Le miroir d'eau est là, je pose le premier flash mais aucun éclair ne jaillit. Quelques gouttes frappent à la porte de nos crânes. À peine avons-nous levé la tête que la pluie collait déjà nos pantalons à nos jambes frigorifiées. Battus en retraite, la météo se jouait de nous. Un flash en moins et quelques heures de plus, la fenêtre de tir se rétrécissait. Le ciel a bien voulu être clément une petite heure, mais pas plus. Sa grise mine affichait la volonté de s'effacer humblement devant la grâce de Sandra.
Les images sur le Nikon d'Isabelle, affichent de belles récompenses. Tout le monde semble satisfait tandis que nos pantalons et nos chaussettes tournoient dans le sèche-linge.
À mon tour d'exprimer ma créativité autour des carrelets de Saint-Michel Chef Chef. Le ballet des essuie-glaces a un air de déjà vu. Pester contre les éléments ne sert à rien, il faut savoir patienter et pour ça, rien de mieux qu'une crêperie en compagnie de nos amis, présents eux aussi dans la région. Ici et partout ailleurs sur le littoral, il fait beau plusieurs fois par jour.

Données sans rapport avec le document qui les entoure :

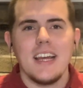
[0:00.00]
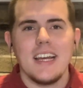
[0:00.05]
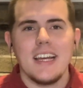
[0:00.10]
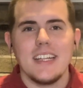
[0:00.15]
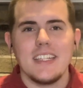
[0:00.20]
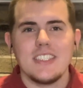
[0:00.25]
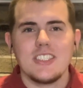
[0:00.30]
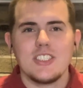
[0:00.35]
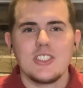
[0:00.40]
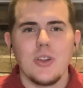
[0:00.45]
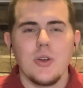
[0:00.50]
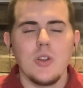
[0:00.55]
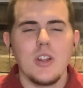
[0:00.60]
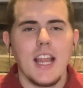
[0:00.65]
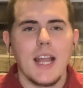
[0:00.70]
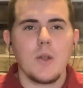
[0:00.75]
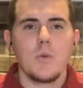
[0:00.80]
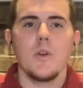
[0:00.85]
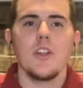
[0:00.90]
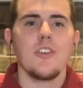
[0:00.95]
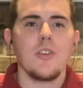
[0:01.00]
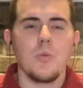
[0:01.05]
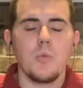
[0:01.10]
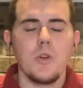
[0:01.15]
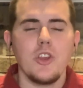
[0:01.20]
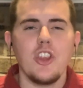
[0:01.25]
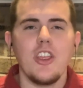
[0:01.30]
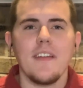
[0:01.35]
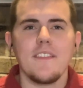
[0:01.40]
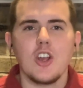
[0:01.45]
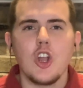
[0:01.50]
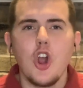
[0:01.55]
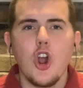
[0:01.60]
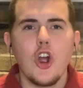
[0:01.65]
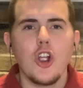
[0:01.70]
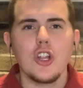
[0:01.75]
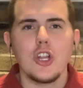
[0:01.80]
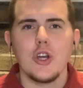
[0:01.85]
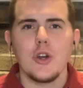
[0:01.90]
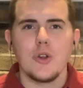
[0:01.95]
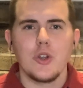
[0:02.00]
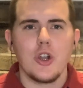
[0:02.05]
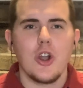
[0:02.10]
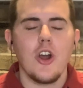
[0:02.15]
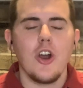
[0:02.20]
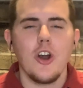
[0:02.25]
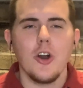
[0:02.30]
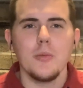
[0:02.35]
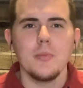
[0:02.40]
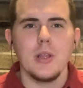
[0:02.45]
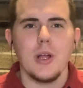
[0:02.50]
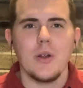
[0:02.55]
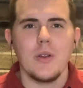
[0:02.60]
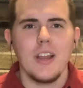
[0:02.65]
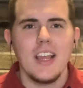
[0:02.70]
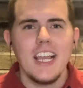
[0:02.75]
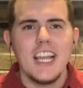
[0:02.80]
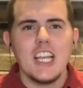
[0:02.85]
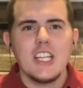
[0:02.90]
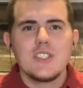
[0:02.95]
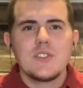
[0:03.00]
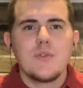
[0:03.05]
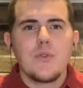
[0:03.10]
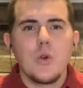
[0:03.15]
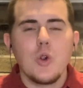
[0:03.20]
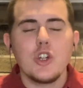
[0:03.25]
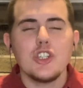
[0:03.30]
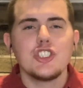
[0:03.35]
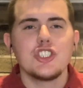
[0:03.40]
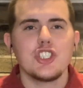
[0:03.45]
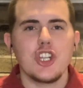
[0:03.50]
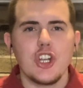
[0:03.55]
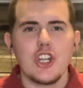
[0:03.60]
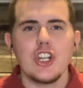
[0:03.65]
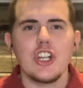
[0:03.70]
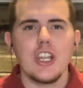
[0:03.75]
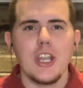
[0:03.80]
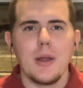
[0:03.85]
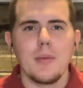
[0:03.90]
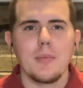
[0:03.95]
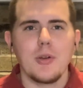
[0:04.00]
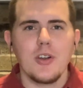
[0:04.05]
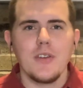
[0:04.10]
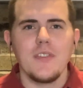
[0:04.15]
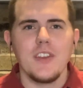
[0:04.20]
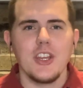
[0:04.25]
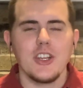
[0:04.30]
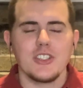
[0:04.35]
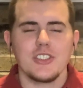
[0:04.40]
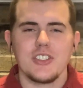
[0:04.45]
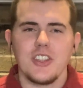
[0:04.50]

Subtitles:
So like when you have a car loan or a home loan, it's for a certain number of years.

Les carrelets se dressent tels les quadrupèdes TB-TT de la bataille de Hoth sur la planète de glace. La nuit tombée, en vieux Jedi, je déplie mon sabre laser pour immortaliser ces photogéniques pêcheries endormies. À cette heure-ci, Paris est privée de sortie, alors profitons de cette liberté conditionnelle tant que c'est encore permis.